Saffie Rose Roussos è una bambina di otto anni, una bambina dal viso vispo e sorridente, come tante coetanee.
Saffie è entrata nella Storia legando tristemente l’immagine di un bel faccino pulito alla strage di Manchester. La sua foto, fissata per sempre alla data del 22 maggio 2017, sfila già tra le tante destinate a ricordare, in perpetuo, questo terribile attentato.
Un altro cimitero di foto aggiuntosi -lo sterminato elenco delle vittime e delle stragi lo conoscete- a partire da quello delle Twins del settembre 2001.
C’era anche lei al concerto di Ariana Grande, dove era stata accompagnata per ascoltare la sua cantante e la sua musica preferite. Nessuno di quelli che le volevano bene poteva prevedere che ben altra musica l’avrebbe accolta, nell’insidia vigliacca e malefica, progettata a tavolino da forze votate al male, attuata da un giovane kamikaze persuaso allo sterminio: al punto di farsi saltare per distruggere quante più vite possibile. Non sappiamo ancora dire esattamente quante, mentre scriviamo, ma sono centinaia le vittime, tra giovani e bambini uccisi o feriti, prevedibilmente in modo invalidante.
L’attesa felice di Saffie ė stata tradita e uccisa con lei: sognava quel concerto da molti giorni, di sicuro ne aveva parlato con le compagne, persino con le bambole-amiche custodite nella cameretta colorata. Ha invece incontrato, anziché quella di Ariana, la faccia torva della morte. E al posto dell’autografo ha avuto in dono lo sfregio assoluto del corpicino martirizzato dai chiodi esplosi dalla bomba.
Abbiamo più volte citato, su queste pagine, le morti degl’innocenti: ogni giornale ha scritto, e non può non continuare a scrivere, di troppi piccoli incolpevoli, sacrificati nella macchia nera dell’odio che s’allarga al mondo e alla quotidianità.
Ma non vogliamo abituarci a queste notizie; uccidere giovani e bambini significa uccidere ogni speranza. La speranza.
Abbiamo visto -e continuiamo a vedere- fotografie incancellabili di ieri e di oggi. E quanti occhi di bambini ancora prigionieri? Dietro i fili spinati, nei lager contemporanei, nel disastro del Nepal, nelle miniere dove si scava per i ricchi, nelle baracche delle peggiori periferie, nei centri di raccolta, nelle città accerchiate, umiliate e sfinite dalle guerre alimentate dai loro signori.

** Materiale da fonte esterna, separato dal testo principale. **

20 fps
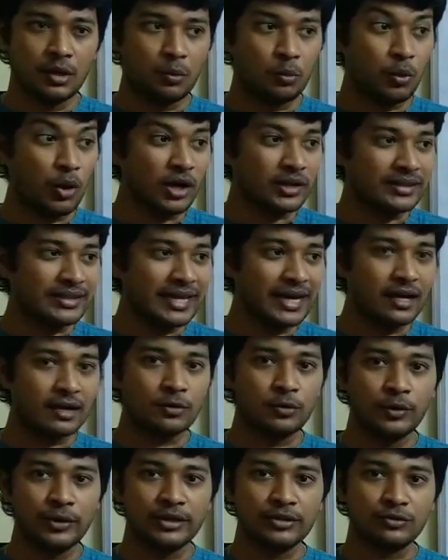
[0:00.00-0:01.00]
what they are
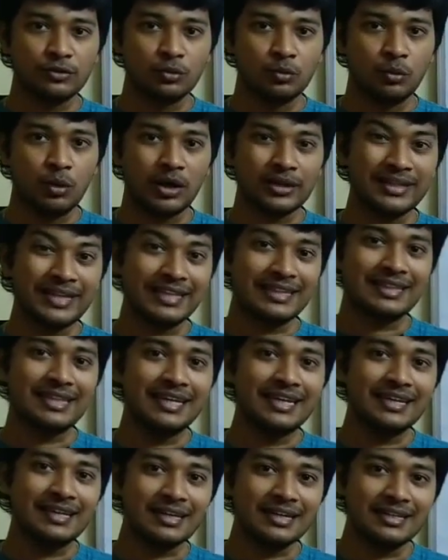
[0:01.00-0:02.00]
going through, what they
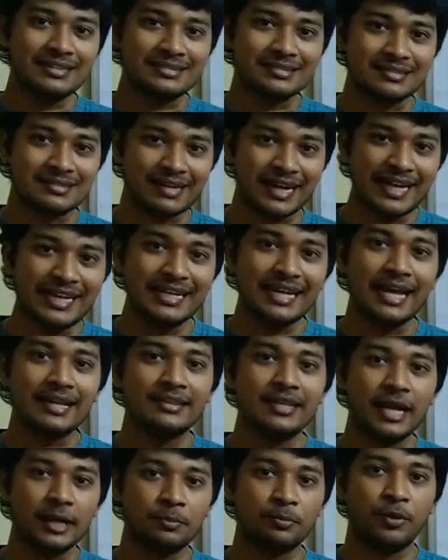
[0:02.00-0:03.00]
think is right at
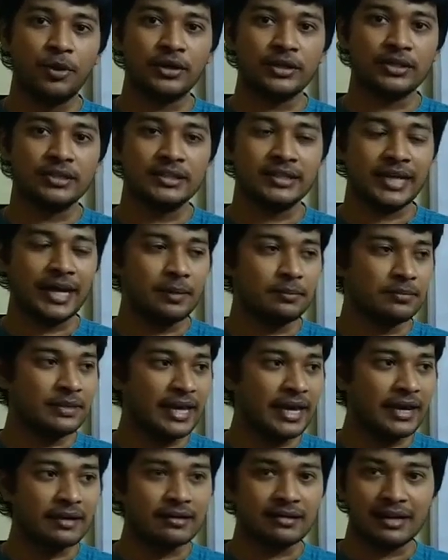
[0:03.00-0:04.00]
that point in time,
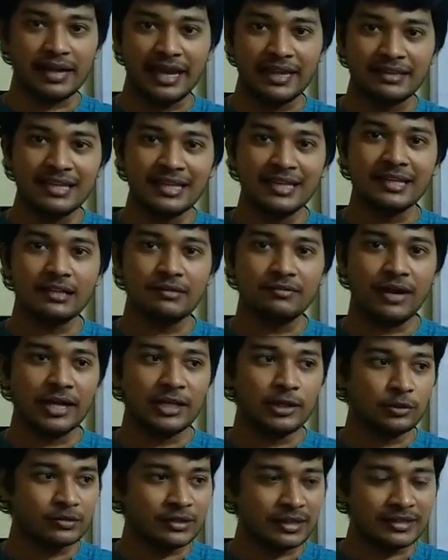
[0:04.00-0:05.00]
their ethical
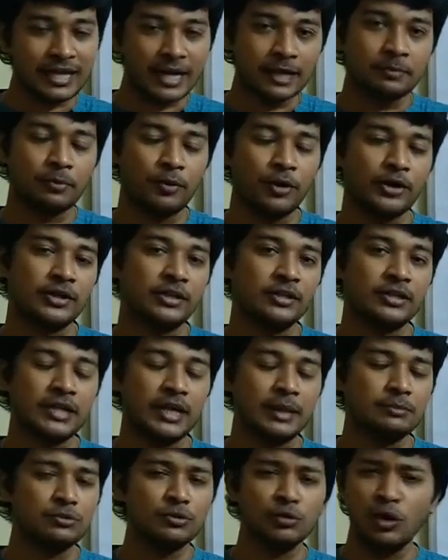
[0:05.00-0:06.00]
values at that point in
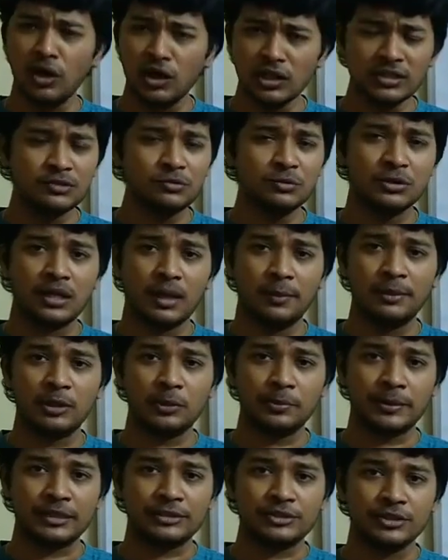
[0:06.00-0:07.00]
time. So all this would come into
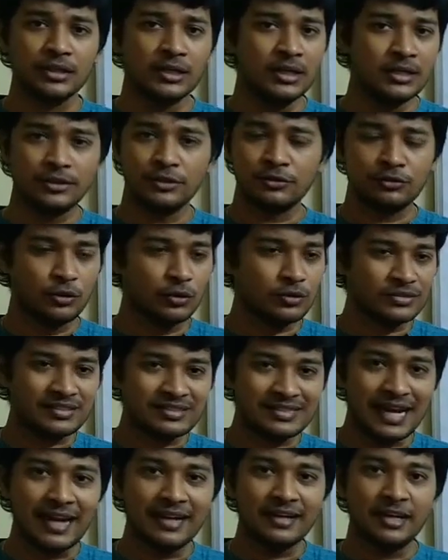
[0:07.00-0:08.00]
picture. There's no
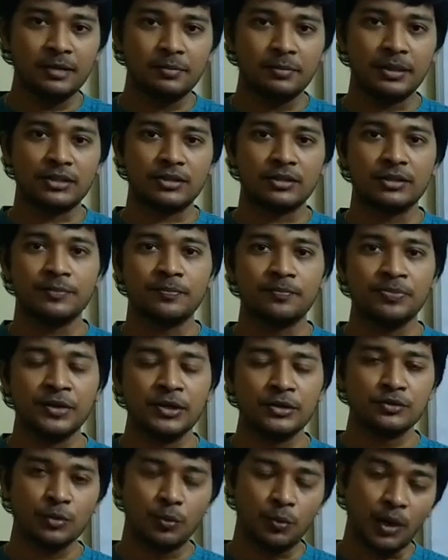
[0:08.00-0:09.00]
standard method.
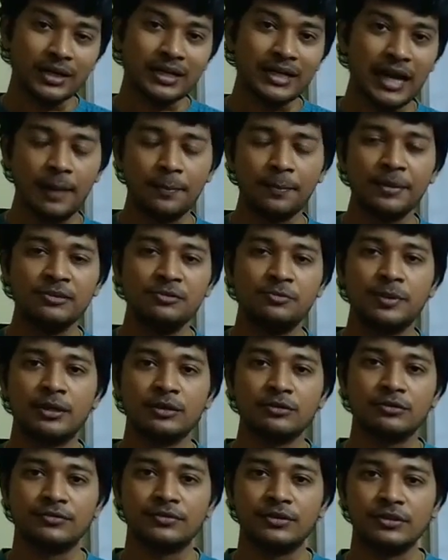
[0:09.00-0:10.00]
So what happens
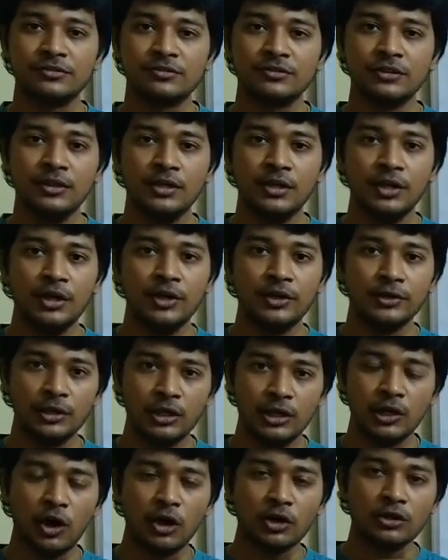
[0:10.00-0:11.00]
because of this?
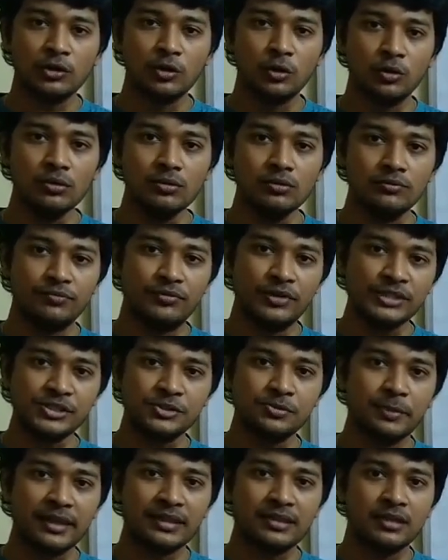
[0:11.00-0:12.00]
You'll not know
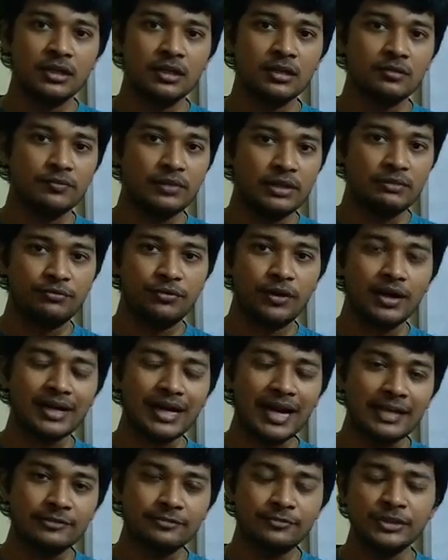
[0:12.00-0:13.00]
which method will work
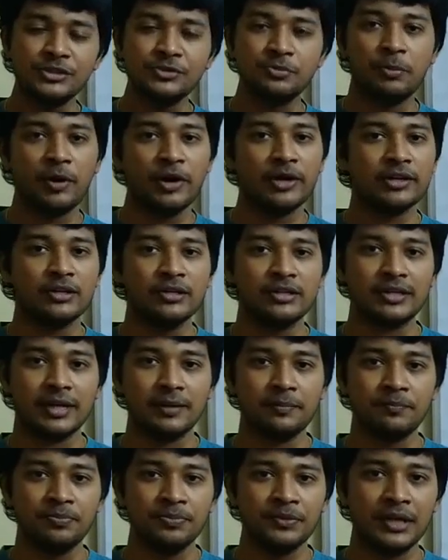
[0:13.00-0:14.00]
at which point in
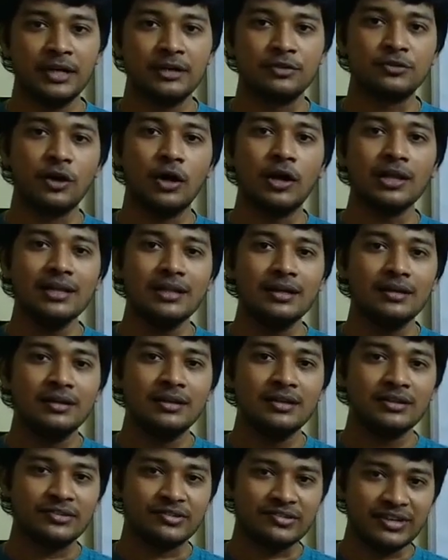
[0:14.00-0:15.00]
time. It is all
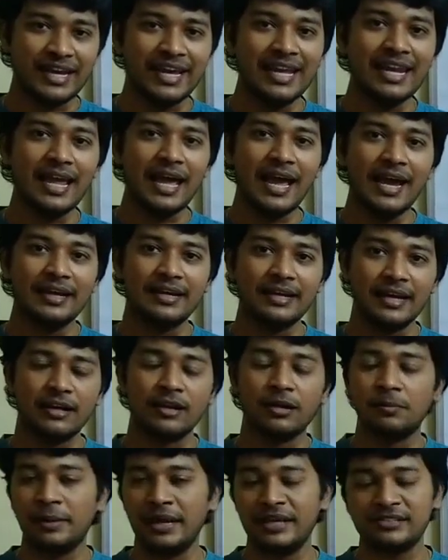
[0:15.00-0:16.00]
trial and
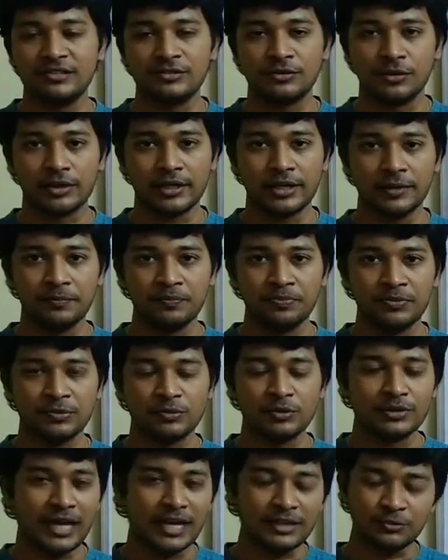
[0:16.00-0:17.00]
error basis only.
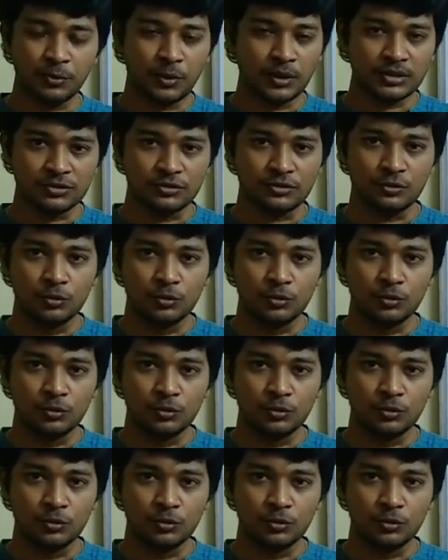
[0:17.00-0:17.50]
So that's what is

Ora è toccato a te, piccola Saffie Rose.
I tuoi occhi di bambina serena inseguivano il ritmo di una musica.
Come è accaduto, e perché tanto odio?
E perché, proverà a dire qualcuno -come sempre si sente dire-, perché i giornalisti scrivono tanto di te, forse non sanno che ogni giorno molti altri bambini sono vittime di violenze e sofferenze nel mondo?
Nel nostro piccolo impegno, anche da queste pagine libere, chi ci legge lo sa, s’è parlato spesso delle vittime innocenti, di Aylan, morto bocconi sulla spiaggia, dei bambini siriani prigionieri nelle città accerchiate dalla guerra, senza scuola, senza viveri, senza giocattoli né medicine, e si è parlato anche degli innocenti abbandonati sui cavalcavia dei nostri civili paesi.

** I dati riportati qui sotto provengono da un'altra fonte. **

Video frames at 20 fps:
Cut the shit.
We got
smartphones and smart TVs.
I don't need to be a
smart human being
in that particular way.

Non ci stancheremo mai di farlo.
Non mi stanco. Perché, quando penso e parlo di loro, mi sento prima di tutto mamma e nonna.
E so bene che se chiedete a una bambina di non importa quale paese del mondo di farvi un disegno, quasi sicuramente vi sottoporrà il disegno coloratissimo di una famiglia felice, la sua famiglia. Con una mamma e un papà, e accanto, un fratellino, magari non ancora nato, ma che lei vorrebbe tanto poter tenere un giorno tra le sue braccia.
Ecco perché, piccola Saffie, si doveva scrivere di te.